═══ Recorded information
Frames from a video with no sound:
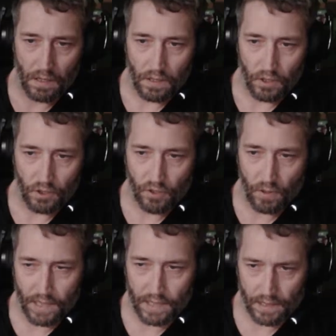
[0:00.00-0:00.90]
True
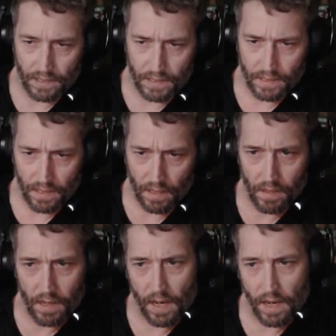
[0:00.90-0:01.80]
excellence.
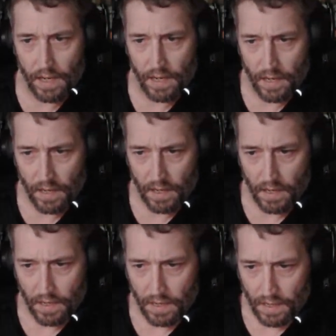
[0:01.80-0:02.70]
Okay.
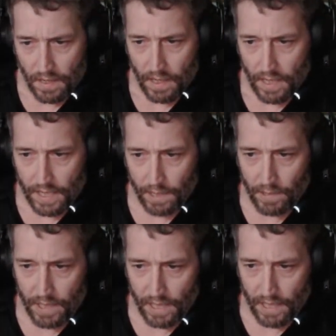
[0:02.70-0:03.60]
And I think we
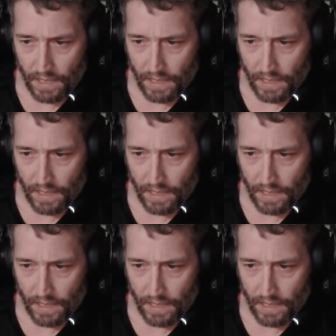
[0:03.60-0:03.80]
did it.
══════
■ **Directions**:
Return all records verbatim and drop the pictures.

■ **Finished exercise**:
Frames from a video with no sound:
[0:00.00-0:00.90]
True
[0:00.90-0:01.80]
excellence.
[0:01.80-0:02.70]
Okay.
[0:02.70-0:03.60]
And I think we
[0:03.60-0:03.80]
did it.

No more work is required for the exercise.